Orange is in the relationship business, not the mobile phone business any more.

And not only the relationships between each other but the relationships between all our different digital identities.

'I am' Facebook, Flickr, Blogger, YouTube, Amazon, Vimeo, Google, Dopplr, Wikipedia, del.icio.us, Stumble Upon the list goes on....

This unruly mass of services exists and yet there is nothing to tie them all together.

That is, until Orange’s offering, My Social Place, hits the scene in the autumn soldering all our online identities into one ball.

So ‘I am’ is a strategy that is timely in two ways. It fosters and facilitates being social, something we all need but aren't getting enough of. And it is digitally prescient, preparing for communicative life beyond simple mobile. More evidence of marketing and service dancing together so fast you can tell who's who.

But there is a final bit of cleverness in here. The social thing and the digital thing, as well as being two separate but rather nifty uses of the same strategy for ordinary people, are also commercially adroit when holding hands. As Cory Doctorow, in a speech at Cambridge last month, explains,
"The thing that the Internet is even better at than providing universal access to all human knowledge is nuking collaboration costs, getting rid of the cost of getting people together to do stuff…[This is] what allows us to be literally superhuman. That is to say that if you and someone else can do something that transcends that which you could do alone, then you have done something that is more than one human can do and is superhuman." (around 19 mins in)
'I am' in this sense perhaps acknowledges that what's around the corner is really big collaboration online and on-phone.

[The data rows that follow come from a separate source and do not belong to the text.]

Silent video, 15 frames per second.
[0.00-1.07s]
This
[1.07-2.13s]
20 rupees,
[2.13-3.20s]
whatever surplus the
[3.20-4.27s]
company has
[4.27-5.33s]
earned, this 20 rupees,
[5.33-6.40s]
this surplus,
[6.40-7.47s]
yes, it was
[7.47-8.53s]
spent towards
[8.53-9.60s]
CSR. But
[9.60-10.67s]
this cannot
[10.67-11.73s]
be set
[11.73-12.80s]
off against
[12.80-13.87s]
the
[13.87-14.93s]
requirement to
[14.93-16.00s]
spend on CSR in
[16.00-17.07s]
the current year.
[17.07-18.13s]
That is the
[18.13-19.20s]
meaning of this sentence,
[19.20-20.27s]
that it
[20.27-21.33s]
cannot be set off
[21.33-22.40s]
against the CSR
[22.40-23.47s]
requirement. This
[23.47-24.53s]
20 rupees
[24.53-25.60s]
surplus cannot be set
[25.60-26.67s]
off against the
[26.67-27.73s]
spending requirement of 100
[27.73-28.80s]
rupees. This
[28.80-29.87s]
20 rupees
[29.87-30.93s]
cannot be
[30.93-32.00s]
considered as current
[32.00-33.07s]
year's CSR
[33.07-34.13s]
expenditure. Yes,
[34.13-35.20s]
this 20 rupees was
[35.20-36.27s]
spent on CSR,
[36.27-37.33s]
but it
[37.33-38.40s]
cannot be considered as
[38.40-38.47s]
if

And Orange is going to be a company to help out with all of that in its services, the branding seed of which is being planted now.

Pity the execution isn't more exciting and less pretentious. Still, early days.

search for 'i am'


Been waiting for to get a pic of the new Orange print campaign, but everywhere I seem to be at the moment the damned ad sneaks off somewhere.

Anyway.

I might be wrong - I'm probably wrong - but, isn't this the first big campaign in the UK to jettison URLs in favour a search term?

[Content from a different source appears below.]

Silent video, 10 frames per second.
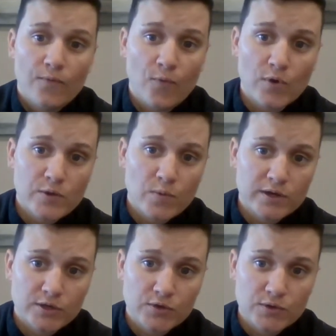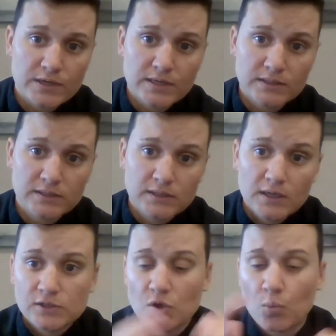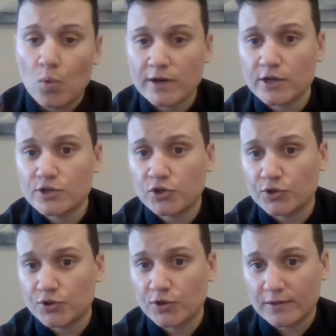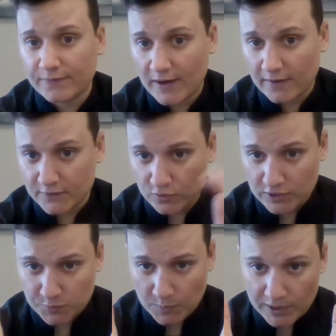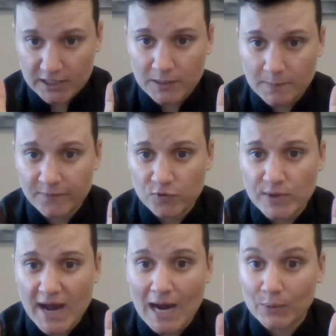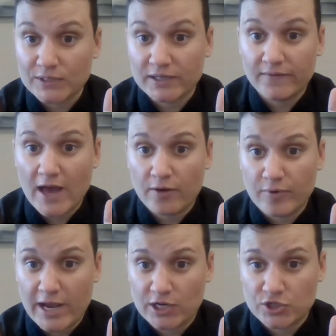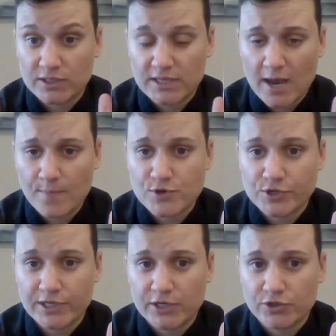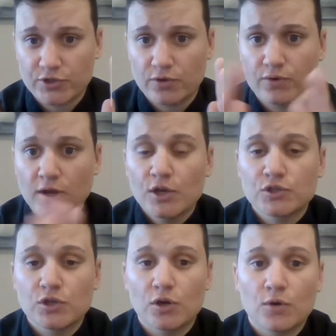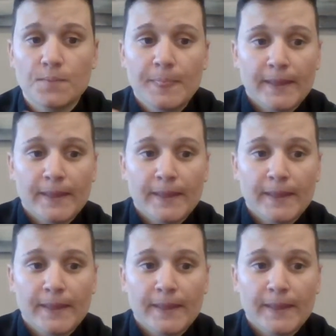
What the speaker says: 41 degrees to 135 degrees. We want to keep food out of that range, the temperature danger zone. So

In case it has passed you by, the ad suggests you

search for 'I am'

in the spot normally reserved for a URL.

[Aside: 'I am' has to be the shortest sentence in English?]

This is a great improvement for the interested. Much better than having to remember "www.i-am-everyone.co.uk".

Of course, the Japanese have been doing this sort of thing for a bit, probably because their mobile market is so much more mature than ours.

But there doesn't appear to have been any SEO. Instead Google, Yahoo et al. seem to have profited rather nicely from this campaign (any of the Fallon people currently dating people at the search engines?)

People search for everything, sometimes even if they have the site in their bookmarks. No one really types in a whole web address any more. It's good to see brands acknowledge this.